= PROBLEM REQUIREMENTS =
Where a picture appears, leave it out, and print the rest of the records as they are.
+++ THE INPUT
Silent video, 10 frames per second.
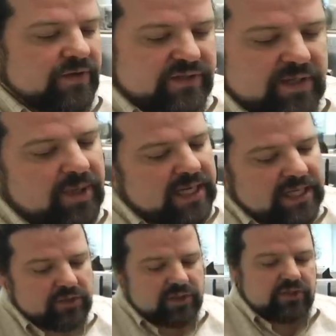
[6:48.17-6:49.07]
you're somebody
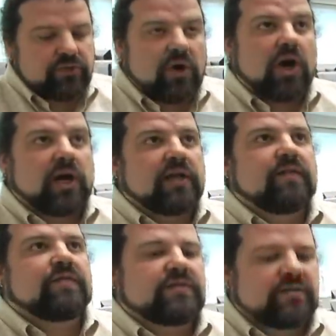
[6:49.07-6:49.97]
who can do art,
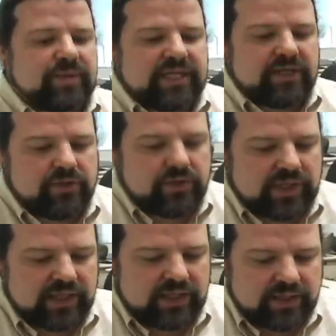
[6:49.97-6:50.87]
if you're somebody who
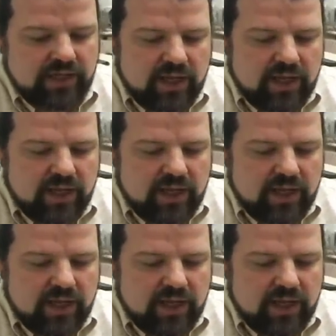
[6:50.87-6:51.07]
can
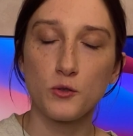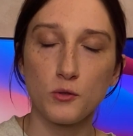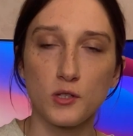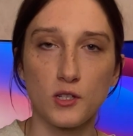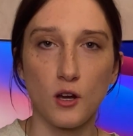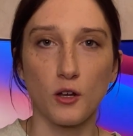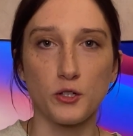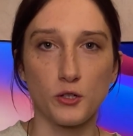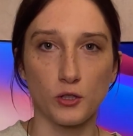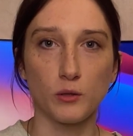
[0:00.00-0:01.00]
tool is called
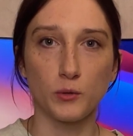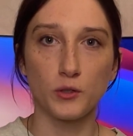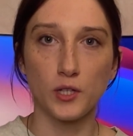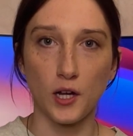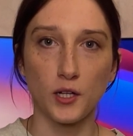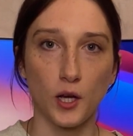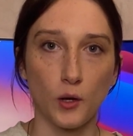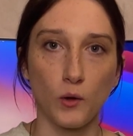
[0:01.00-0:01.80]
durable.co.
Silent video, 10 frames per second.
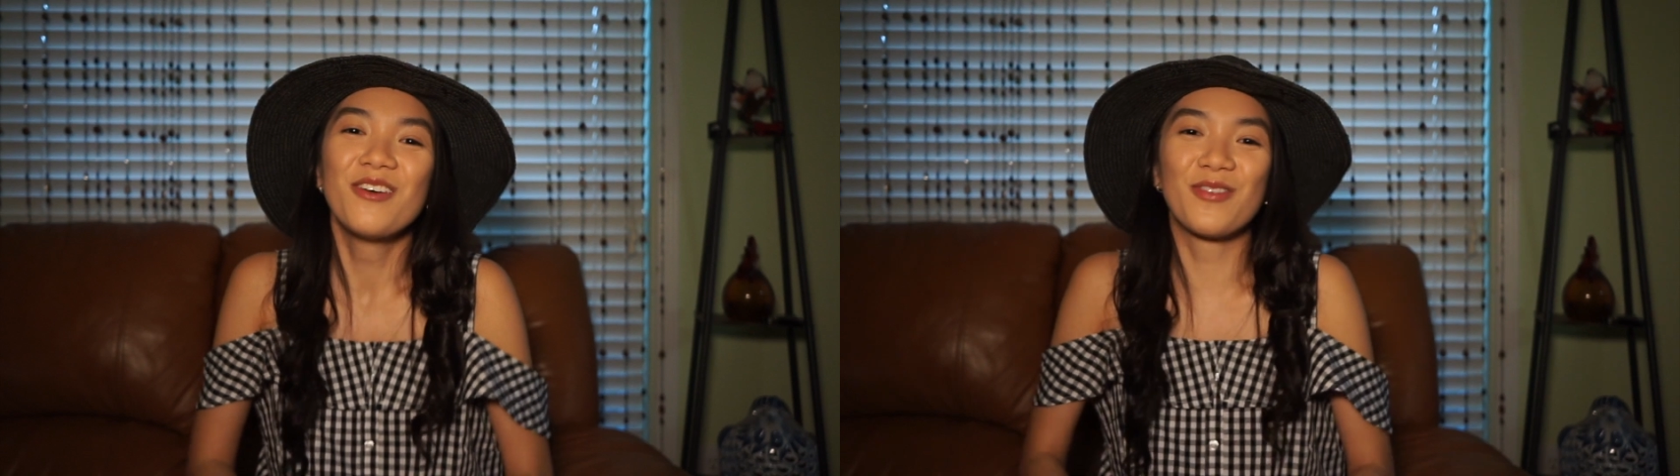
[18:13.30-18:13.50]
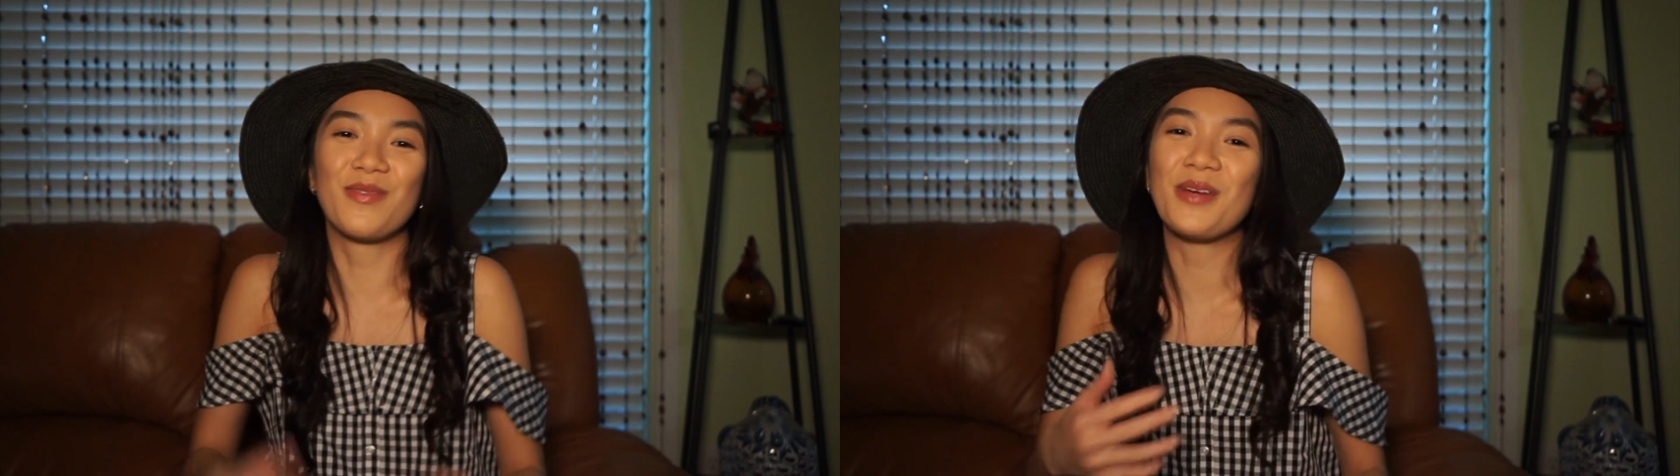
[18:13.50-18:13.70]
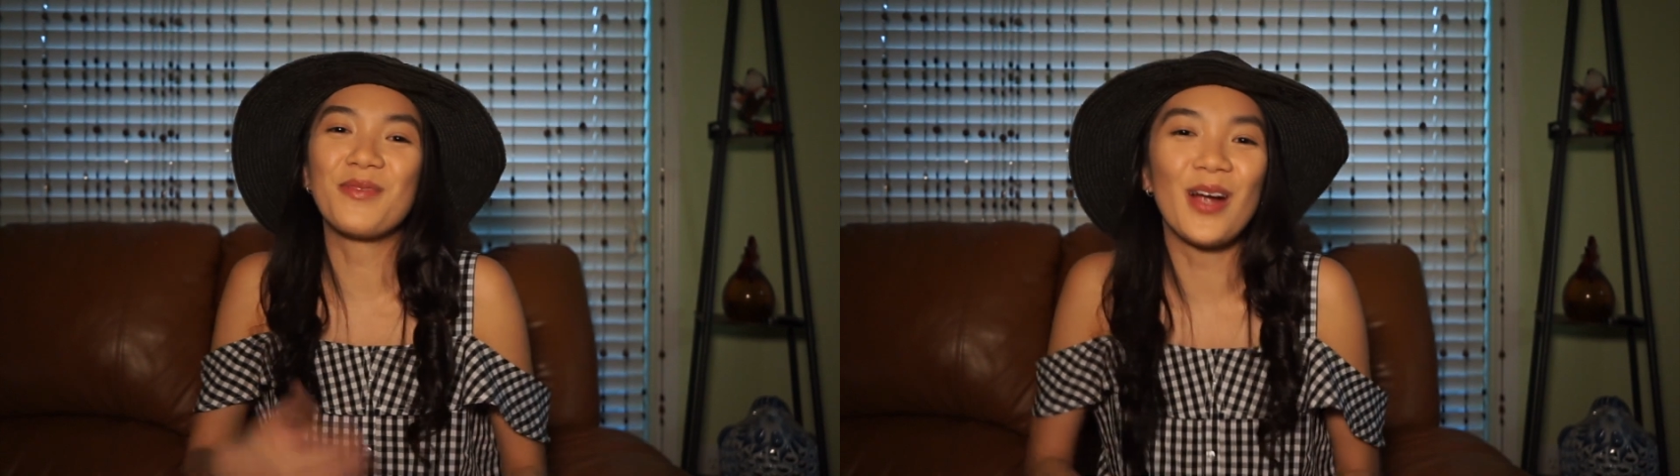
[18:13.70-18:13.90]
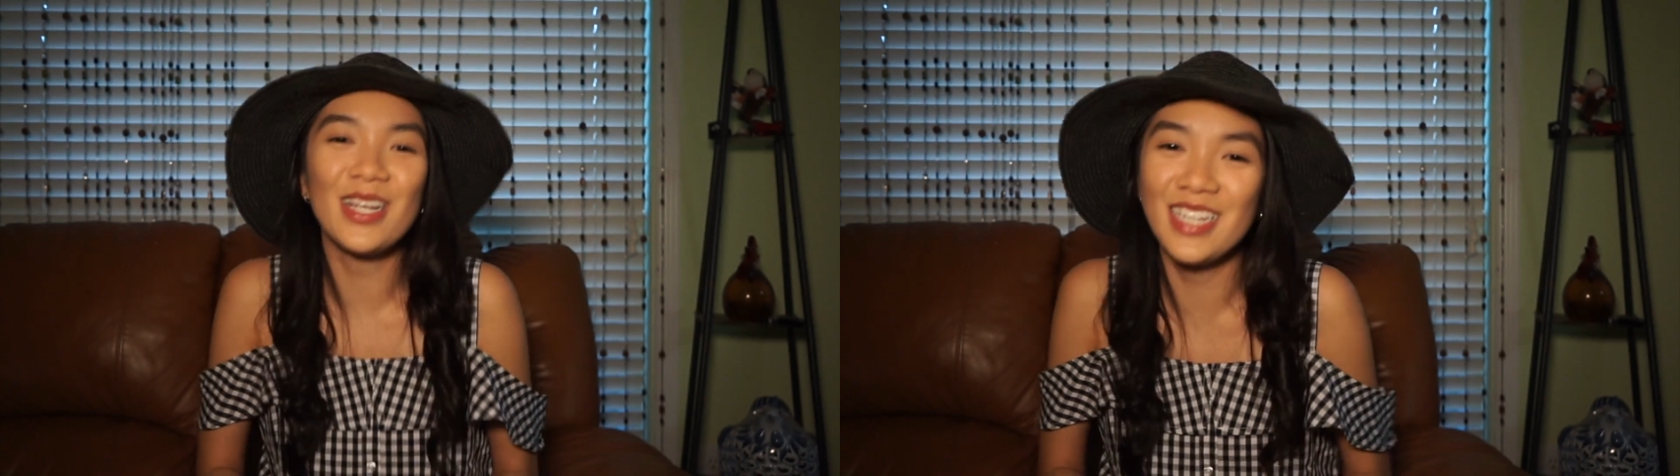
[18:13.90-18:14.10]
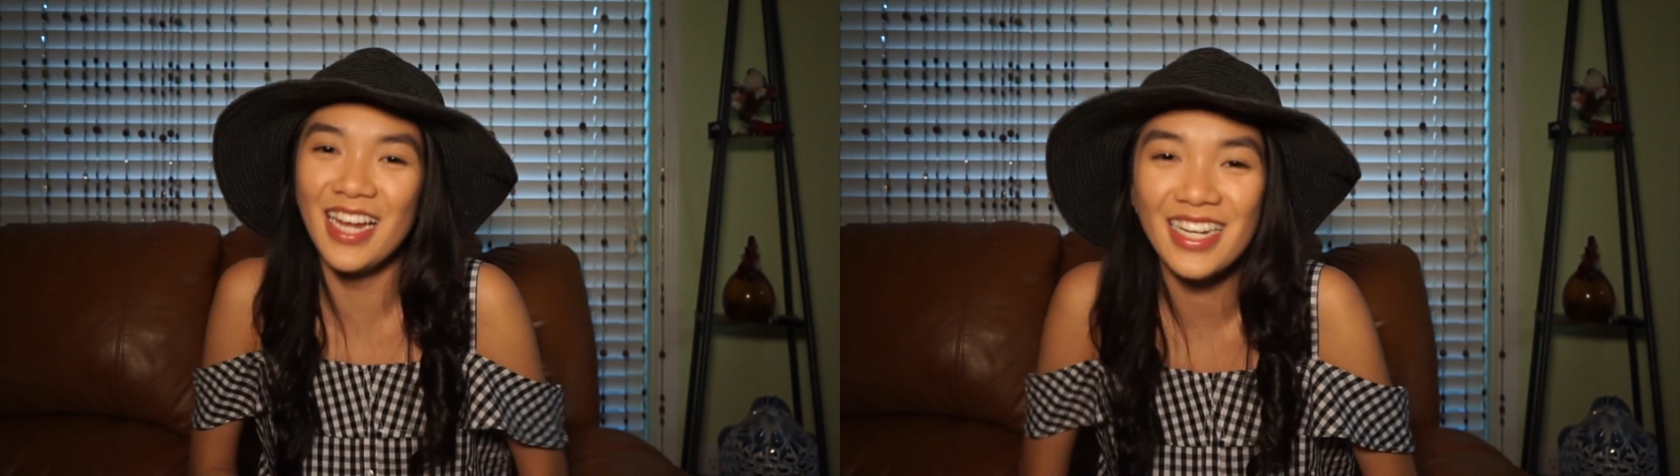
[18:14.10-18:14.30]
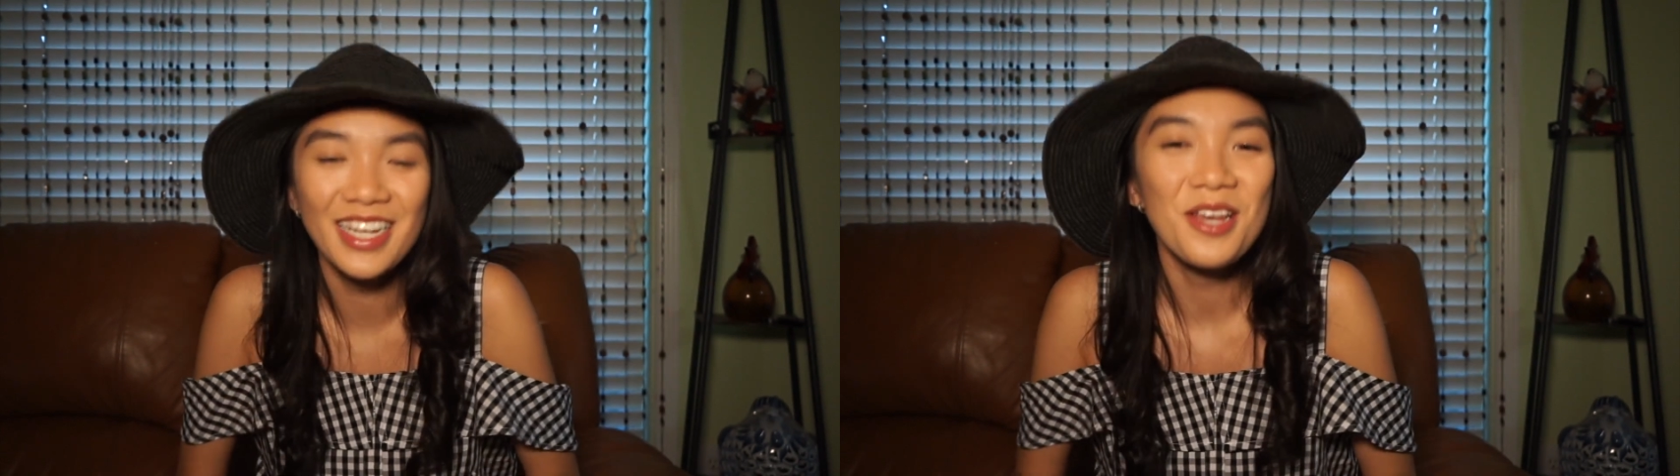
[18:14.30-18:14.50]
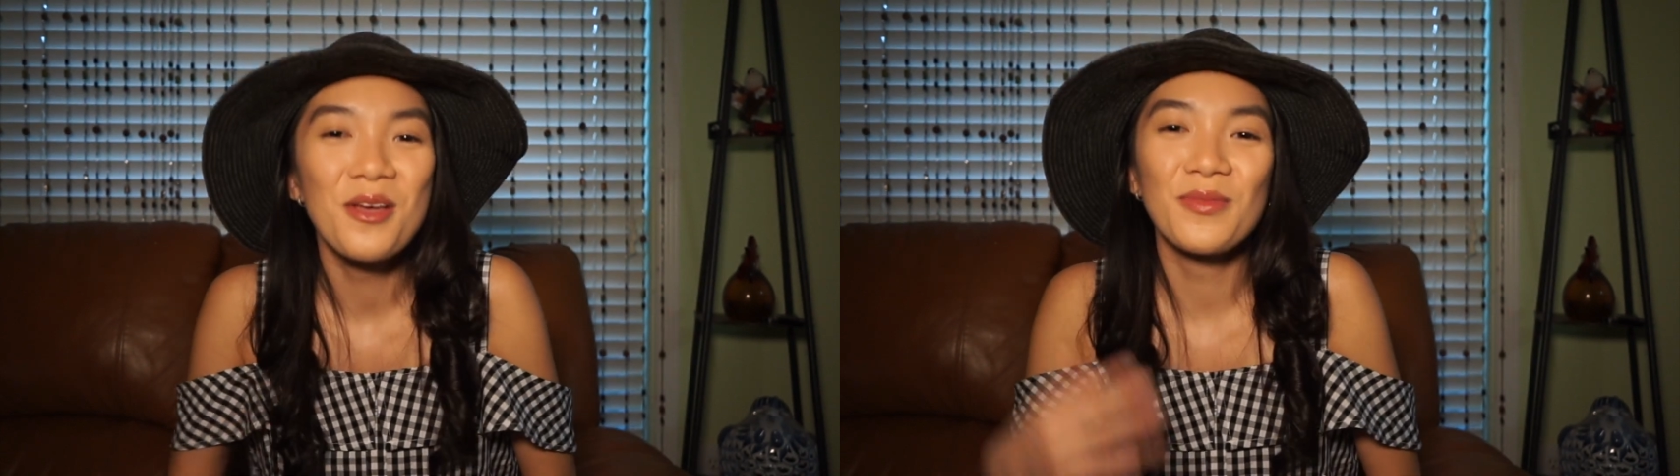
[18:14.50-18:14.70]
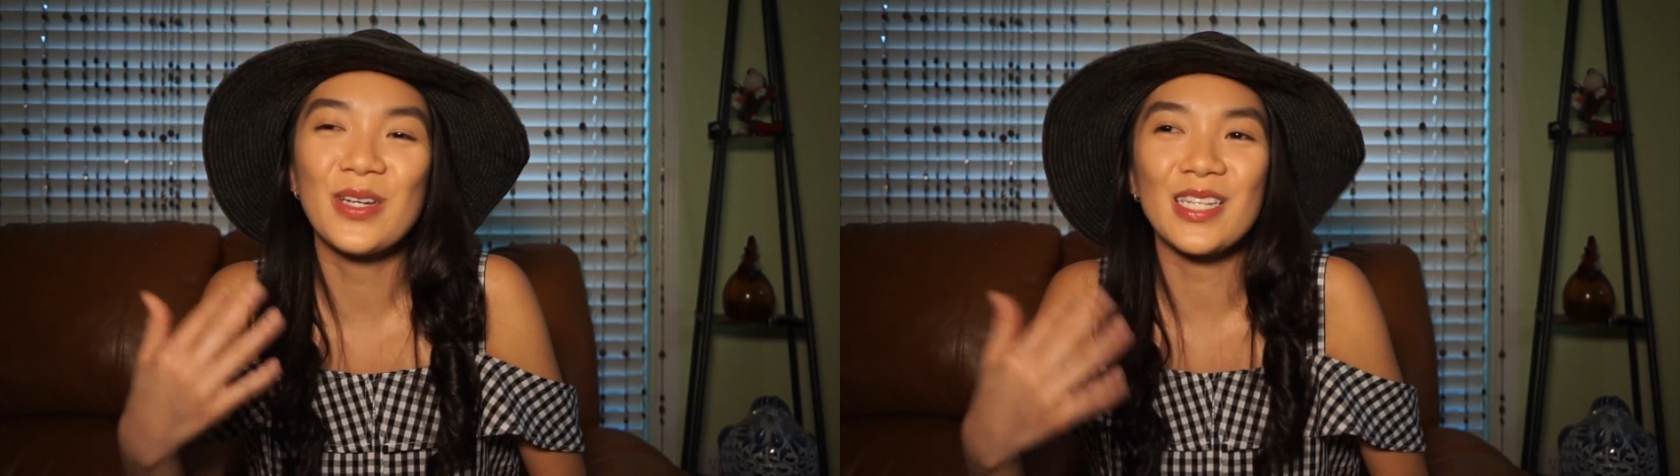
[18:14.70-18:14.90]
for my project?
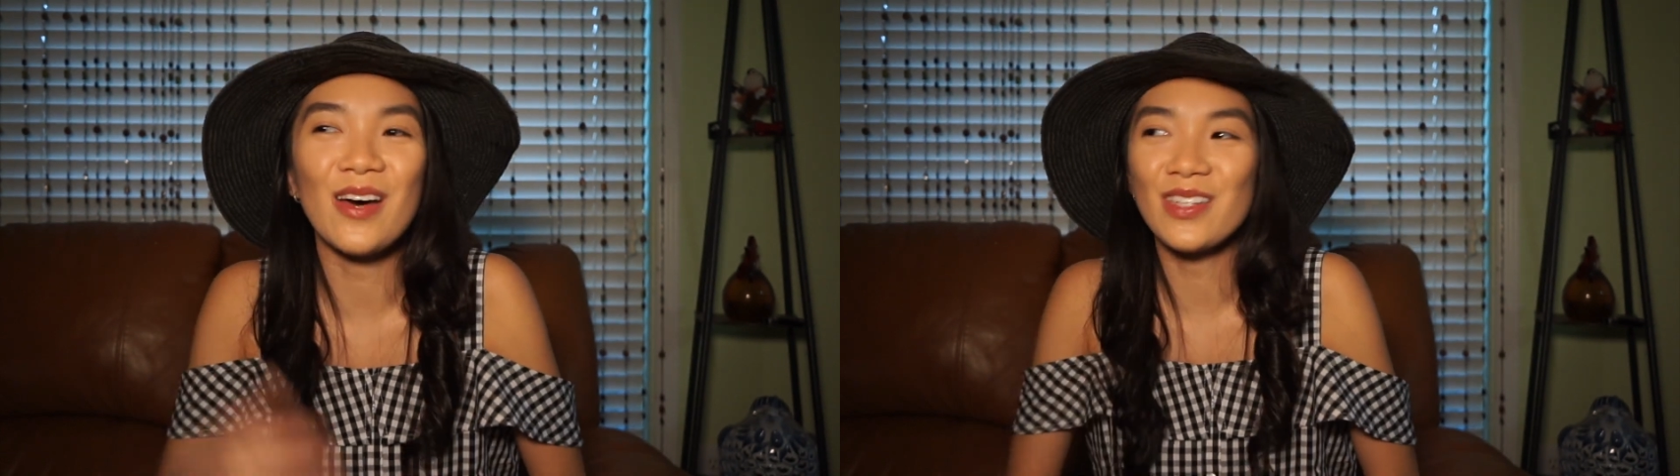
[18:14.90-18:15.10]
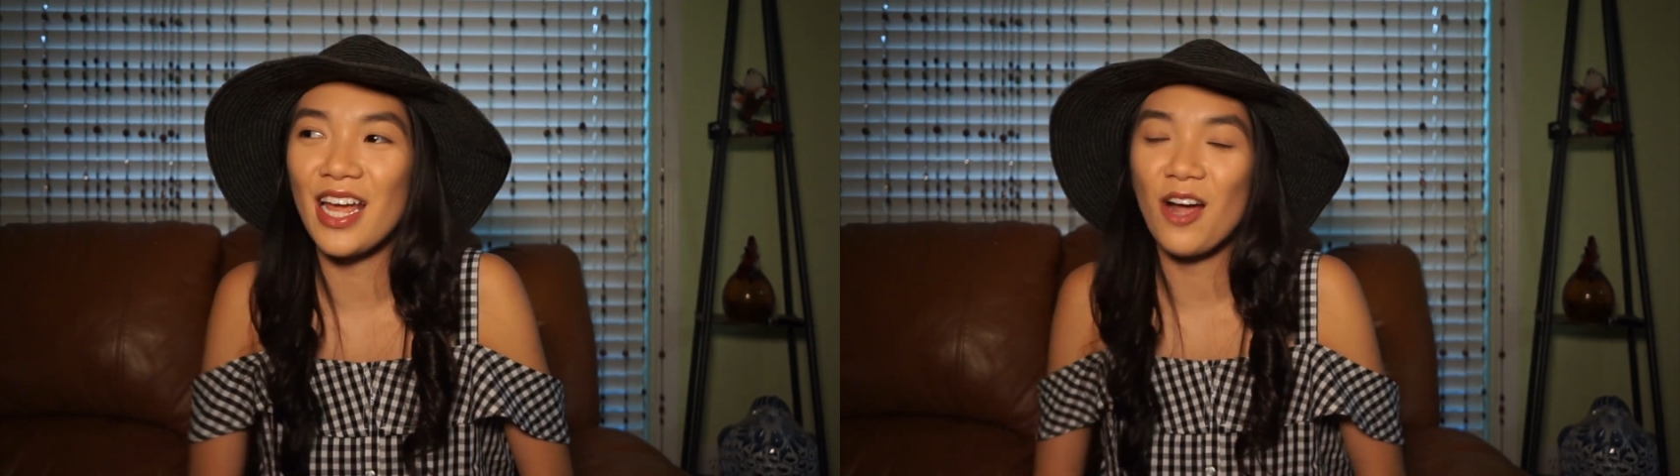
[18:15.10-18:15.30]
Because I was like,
++++++
= ANSWER SECTION =
Silent video, 10 frames per second.
[6:48.17-6:49.07]
you're somebody
[6:49.07-6:49.97]
who can do art,
[6:49.97-6:50.87]
if you're somebody who
[6:50.87-6:51.07]
can
[0:00.00-0:01.00]
tool is called
[0:01.00-0:01.80]
durable.co.
Silent video, 10 frames per second.
[18:13.30-18:13.50]
[18:13.50-18:13.70]
[18:13.70-18:13.90]
[18:13.90-18:14.10]
[18:14.10-18:14.30]
[18:14.30-18:14.50]
[18:14.50-18:14.70]
[18:14.70-18:14.90]
for my project?
[18:14.90-18:15.10]
[18:15.10-18:15.30]
Because I was like,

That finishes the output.